- Origin: New Zealand
- Occupations: Musician, Actor and Playwright

= Nigel Collins (musician) =

New Zealand musician, actor, playwright

Nigel Collins is a New Zealand musician, actor and playwright. A long time collaborator of Bret McKenzie and Jemaine Clement of Flight of the Conchords, he appears in their live shows as a string section of one, 'The New Zealand Sympathy Orchestra' playing cello, and also bass, keyboards, percussion, drums and singing backing vocals. He's featured in tours of North America, the UK, Europe, Australia and New Zealand from 2001 to 2018. Collins graduated from Toi Whakaari: New Zealand Drama School in 1999 with a Bachelor of Performing Arts (Acting).

He was a founding member of the Wellington International Ukulele Orchestra (also featuring Bret McKenzie), recording and touring with the band in New Zealand, the UK and Australia from 2006 - 2013 and generating a series of best-selling EPs. He contributed lead vocals to their versions of Toto's Africa and Jose Feliciano's Feliz Navidad.

A new recording project with Wellington songwriting collective Congress of Animals began in 2016, with Fly My Pretties' Justin Firefly Clarke and Age Pryor (also from the Wellington International Ukulele Orchestra) and Ben Lemi of Trinity Roots.

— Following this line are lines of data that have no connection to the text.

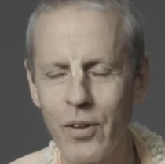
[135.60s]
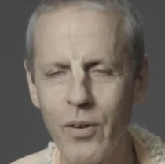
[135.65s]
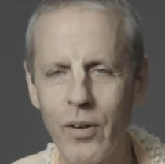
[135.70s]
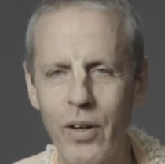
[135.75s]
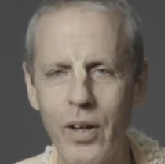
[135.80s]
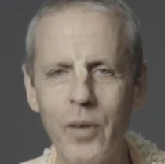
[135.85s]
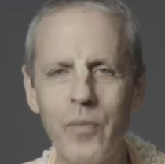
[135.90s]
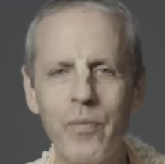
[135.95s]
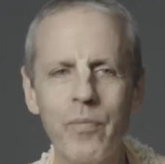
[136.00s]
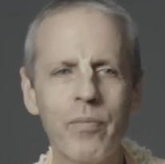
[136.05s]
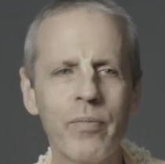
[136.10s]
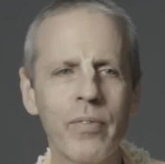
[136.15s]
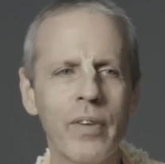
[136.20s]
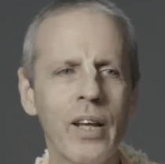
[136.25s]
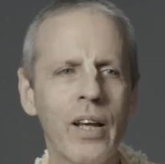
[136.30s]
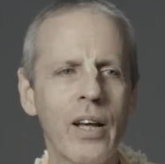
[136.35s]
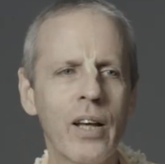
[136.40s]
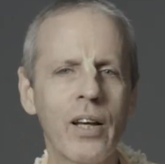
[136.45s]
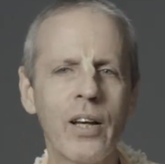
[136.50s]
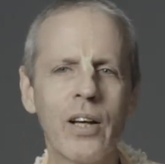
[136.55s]
Right?
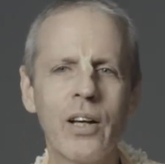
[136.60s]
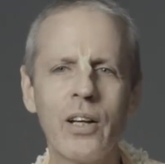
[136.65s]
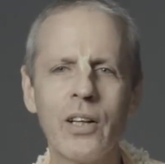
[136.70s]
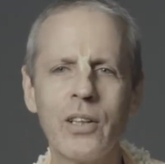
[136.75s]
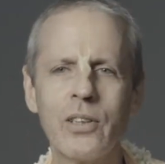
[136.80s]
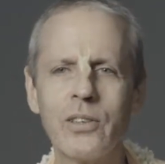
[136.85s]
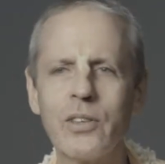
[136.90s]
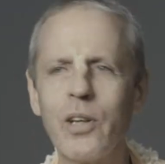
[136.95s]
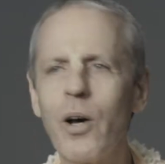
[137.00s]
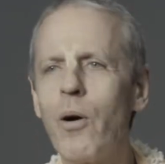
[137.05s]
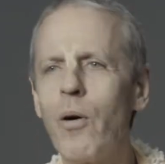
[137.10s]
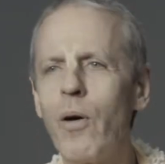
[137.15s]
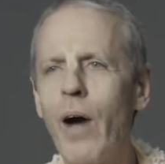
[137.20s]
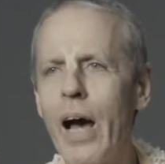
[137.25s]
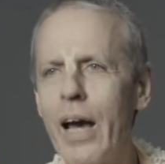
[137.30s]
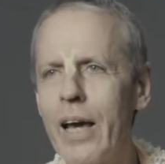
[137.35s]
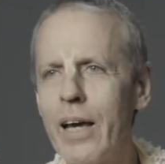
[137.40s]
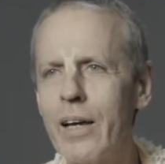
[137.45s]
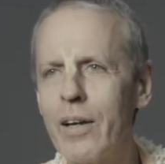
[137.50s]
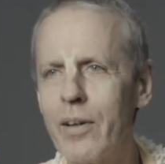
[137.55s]
So
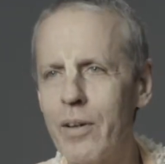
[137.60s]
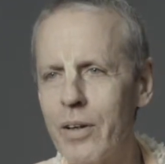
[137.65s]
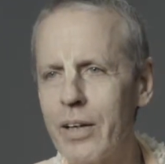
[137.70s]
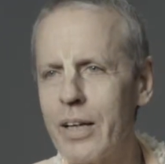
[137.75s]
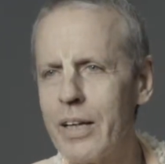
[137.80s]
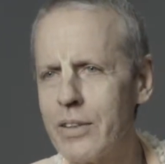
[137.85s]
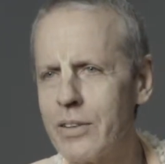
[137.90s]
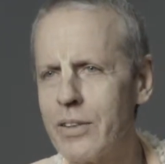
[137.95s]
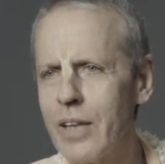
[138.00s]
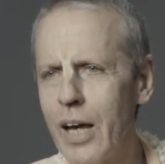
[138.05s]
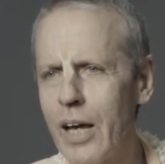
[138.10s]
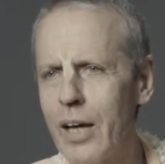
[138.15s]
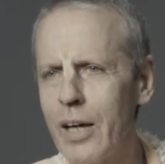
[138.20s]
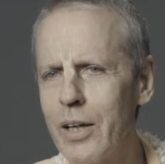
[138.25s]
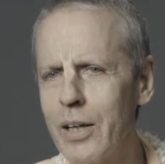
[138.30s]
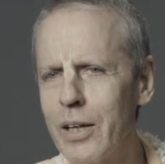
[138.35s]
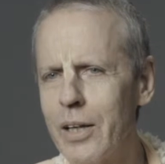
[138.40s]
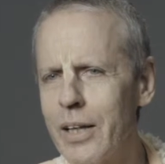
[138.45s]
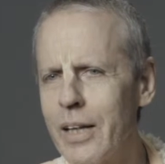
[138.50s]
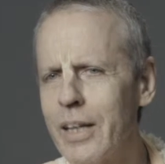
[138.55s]
I can
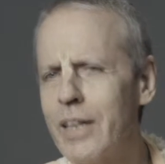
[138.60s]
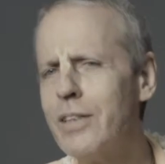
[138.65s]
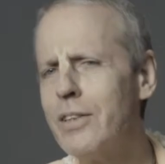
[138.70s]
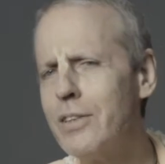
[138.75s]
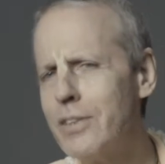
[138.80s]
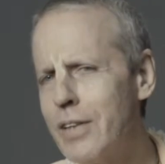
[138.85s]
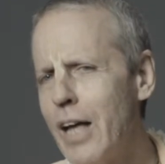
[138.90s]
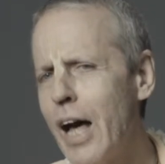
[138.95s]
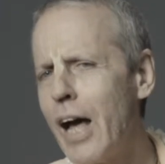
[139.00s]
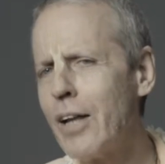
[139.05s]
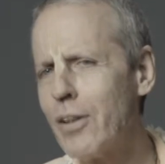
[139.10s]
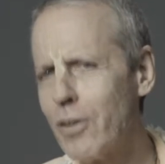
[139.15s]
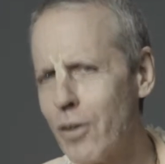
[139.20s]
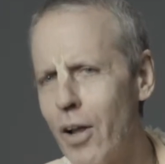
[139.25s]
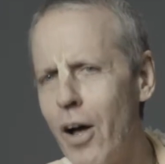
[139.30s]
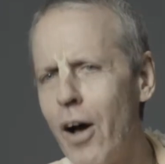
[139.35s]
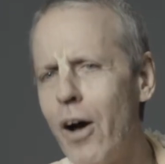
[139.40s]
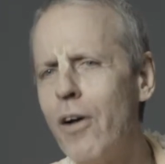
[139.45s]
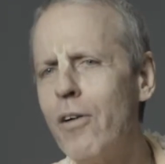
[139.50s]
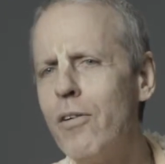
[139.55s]
say, is that
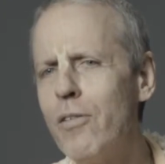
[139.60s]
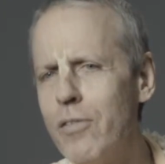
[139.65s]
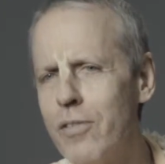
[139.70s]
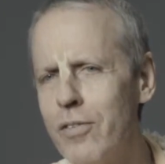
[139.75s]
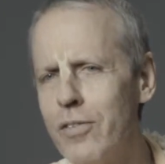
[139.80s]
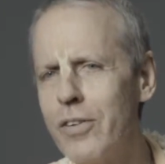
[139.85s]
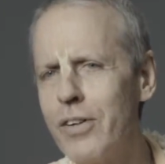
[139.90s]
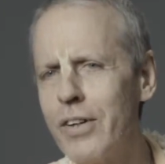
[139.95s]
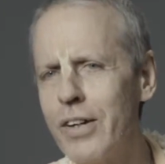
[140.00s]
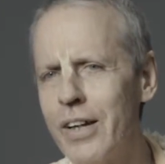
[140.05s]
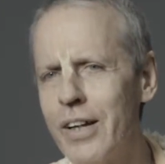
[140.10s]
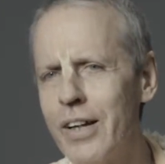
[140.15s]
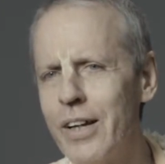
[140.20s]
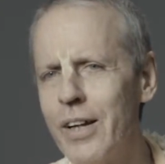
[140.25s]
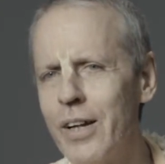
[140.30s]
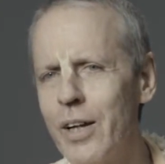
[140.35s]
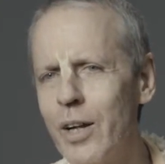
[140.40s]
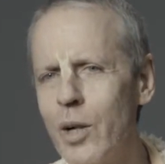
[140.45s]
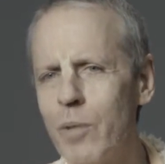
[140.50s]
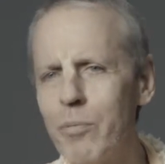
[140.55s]
love?
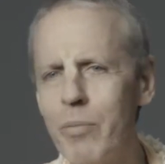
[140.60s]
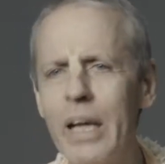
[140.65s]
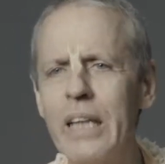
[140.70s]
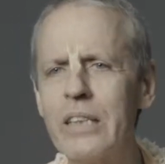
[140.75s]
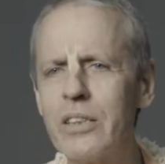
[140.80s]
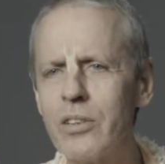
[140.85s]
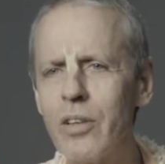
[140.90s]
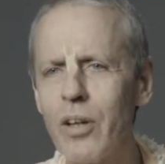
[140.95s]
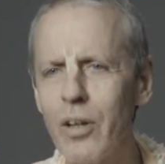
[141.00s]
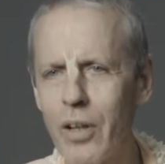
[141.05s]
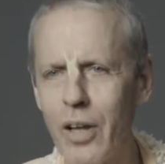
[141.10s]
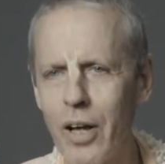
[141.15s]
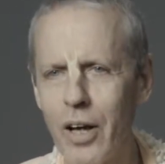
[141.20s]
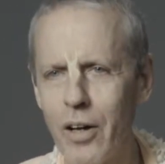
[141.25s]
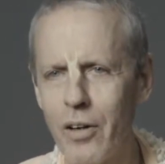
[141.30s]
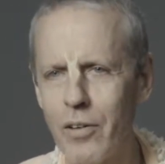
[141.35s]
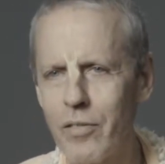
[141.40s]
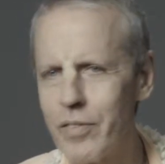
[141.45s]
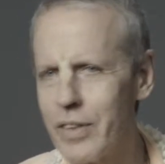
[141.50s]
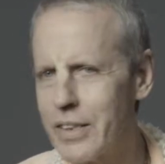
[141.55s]
Pizza
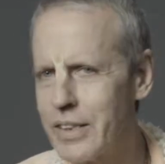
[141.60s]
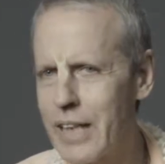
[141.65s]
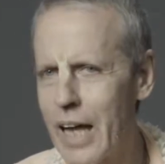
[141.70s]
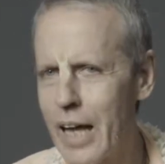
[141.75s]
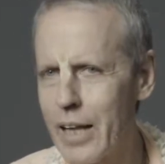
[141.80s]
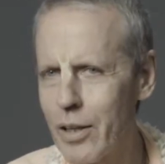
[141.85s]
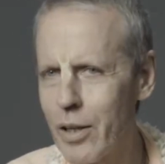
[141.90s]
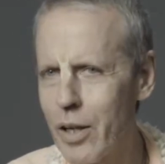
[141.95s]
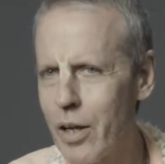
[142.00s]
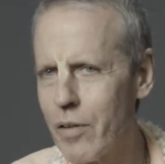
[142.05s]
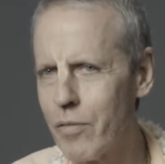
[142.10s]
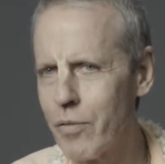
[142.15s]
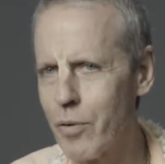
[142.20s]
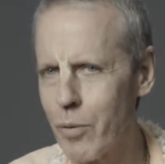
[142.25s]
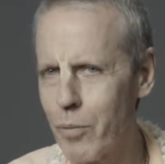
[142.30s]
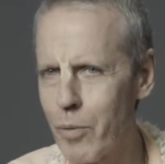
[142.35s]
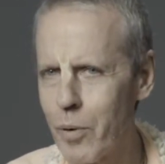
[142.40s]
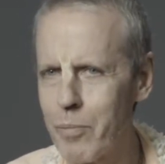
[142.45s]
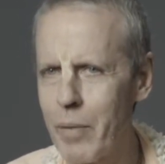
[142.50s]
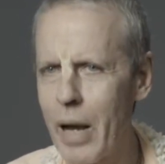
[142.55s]
love. Is that love?
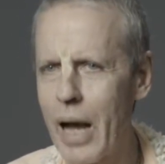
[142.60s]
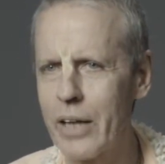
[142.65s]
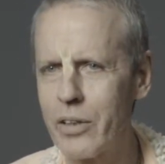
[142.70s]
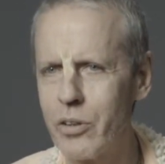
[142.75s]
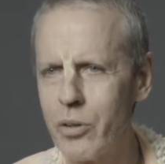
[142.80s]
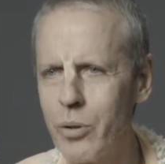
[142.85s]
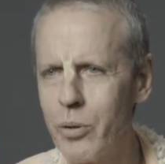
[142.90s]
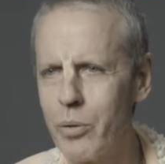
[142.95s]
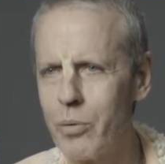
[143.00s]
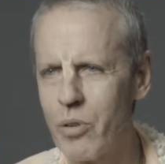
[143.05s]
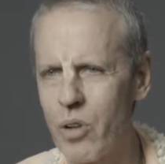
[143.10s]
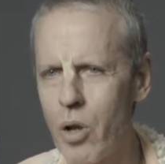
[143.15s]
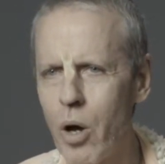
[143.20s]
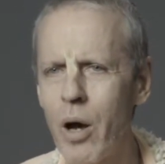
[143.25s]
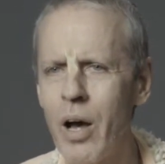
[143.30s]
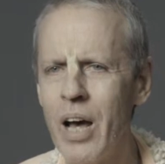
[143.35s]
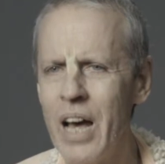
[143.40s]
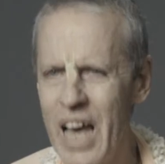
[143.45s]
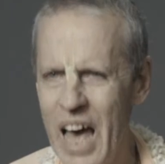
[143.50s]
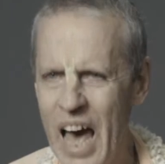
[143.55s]
Or we're back
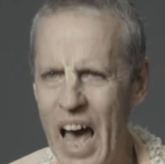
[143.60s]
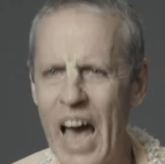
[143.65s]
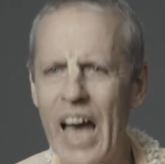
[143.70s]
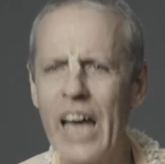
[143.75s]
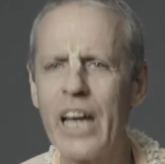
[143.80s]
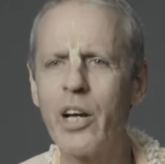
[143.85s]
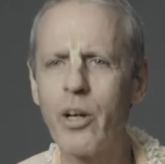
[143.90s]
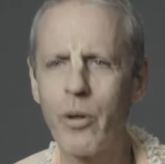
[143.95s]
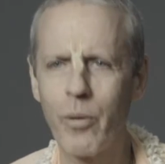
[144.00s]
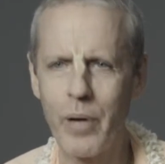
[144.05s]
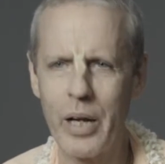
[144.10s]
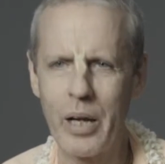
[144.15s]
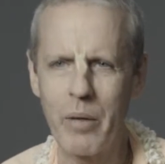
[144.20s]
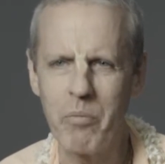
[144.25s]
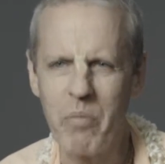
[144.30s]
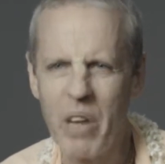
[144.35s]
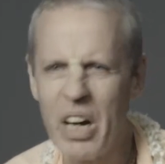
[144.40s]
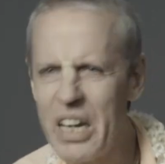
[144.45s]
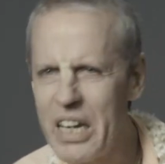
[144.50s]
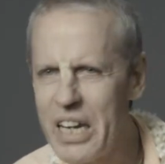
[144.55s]
to
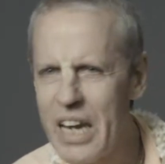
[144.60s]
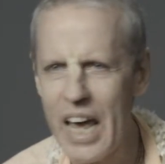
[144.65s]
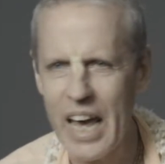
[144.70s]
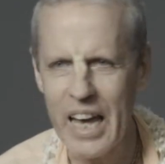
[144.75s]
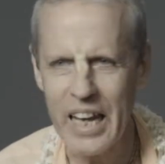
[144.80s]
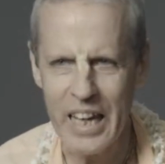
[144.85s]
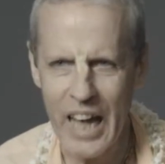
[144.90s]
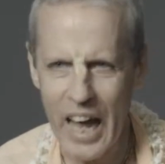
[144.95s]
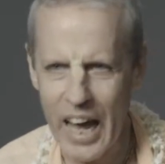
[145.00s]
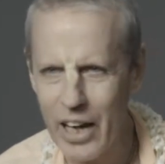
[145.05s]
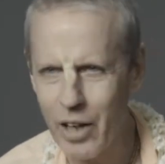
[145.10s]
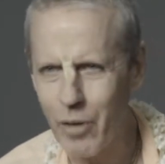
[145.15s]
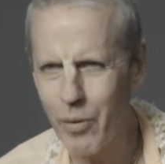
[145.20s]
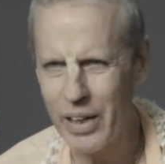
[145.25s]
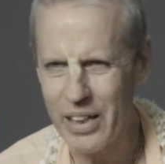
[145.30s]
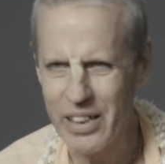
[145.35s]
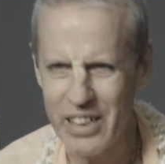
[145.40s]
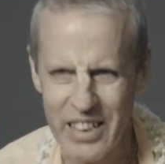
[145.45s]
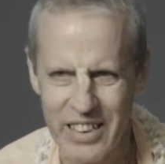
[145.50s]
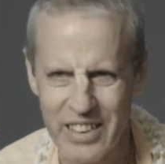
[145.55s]
hankering, mundane
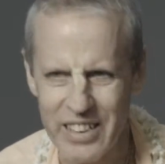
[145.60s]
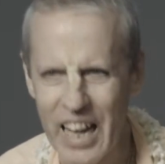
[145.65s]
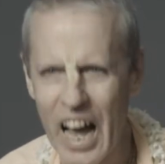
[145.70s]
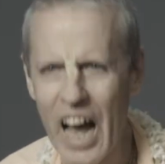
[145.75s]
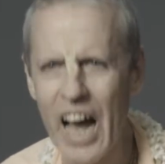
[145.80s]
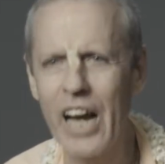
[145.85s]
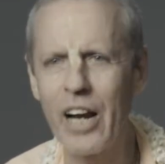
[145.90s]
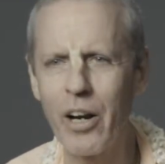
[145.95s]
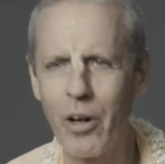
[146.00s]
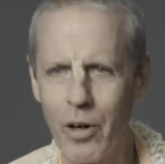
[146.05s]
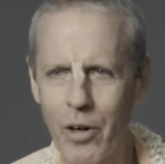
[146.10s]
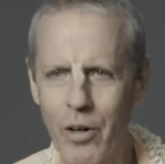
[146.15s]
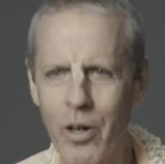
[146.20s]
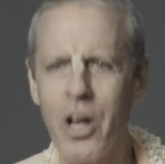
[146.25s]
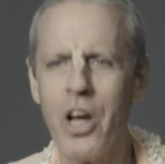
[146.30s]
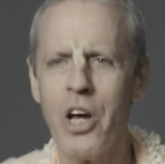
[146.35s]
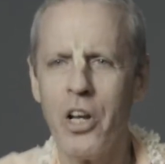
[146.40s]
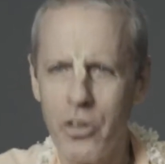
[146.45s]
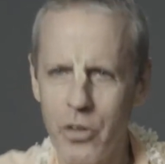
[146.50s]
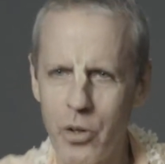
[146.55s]
hankering, desire
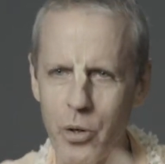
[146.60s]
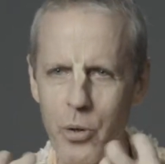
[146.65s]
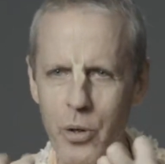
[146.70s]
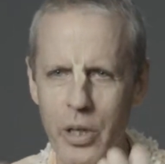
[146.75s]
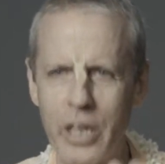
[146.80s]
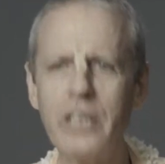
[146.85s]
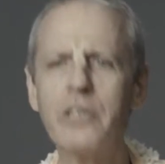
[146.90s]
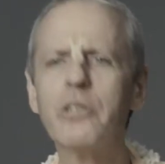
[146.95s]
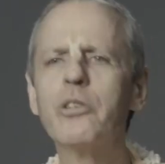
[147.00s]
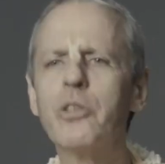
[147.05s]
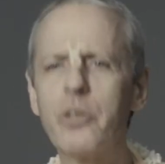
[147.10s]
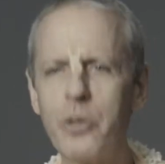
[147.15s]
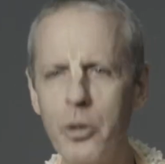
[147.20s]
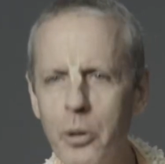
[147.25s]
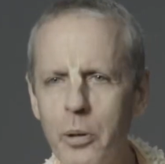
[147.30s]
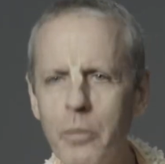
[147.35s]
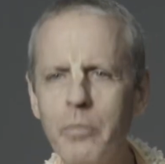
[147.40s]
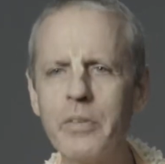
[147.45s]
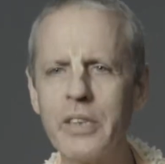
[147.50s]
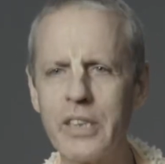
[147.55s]
to
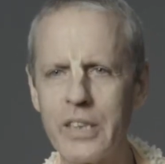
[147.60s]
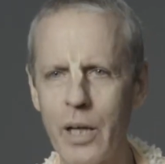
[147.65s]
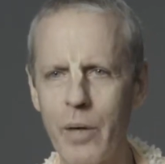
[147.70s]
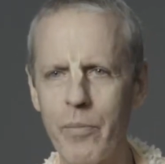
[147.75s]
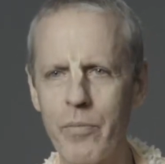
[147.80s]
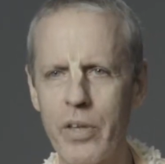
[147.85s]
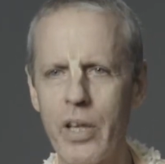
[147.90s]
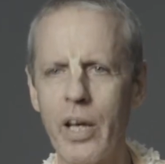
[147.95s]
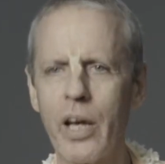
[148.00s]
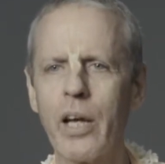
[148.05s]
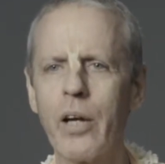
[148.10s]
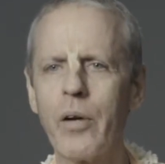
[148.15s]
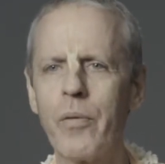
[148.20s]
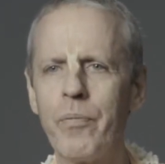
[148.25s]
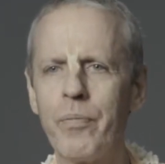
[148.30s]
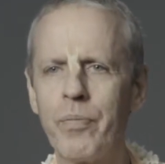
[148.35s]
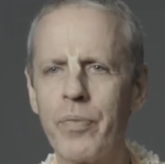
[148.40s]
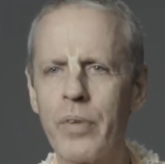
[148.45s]
consume something.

Recordings from the project released in 2018 include his song Depends on you.

Other music collaborations include cello on Ed Sheeran's I See Fire, Fat Freddies Drop's Based On a True Story, Age Pryor's City Chorus and David Yetton's (The Stereo Bus) Blow out your candles.

His play Wheeler's Luck, co-written with actor Toby Leach and director Damon Andrews, was performed by Collins and Leach in New Zealand, the UK and Australia between 2004 and 2007, and has since become a staple of the New Zealand high school drama and youth theatre curriculum, with 50 schools mounting productions of the piece.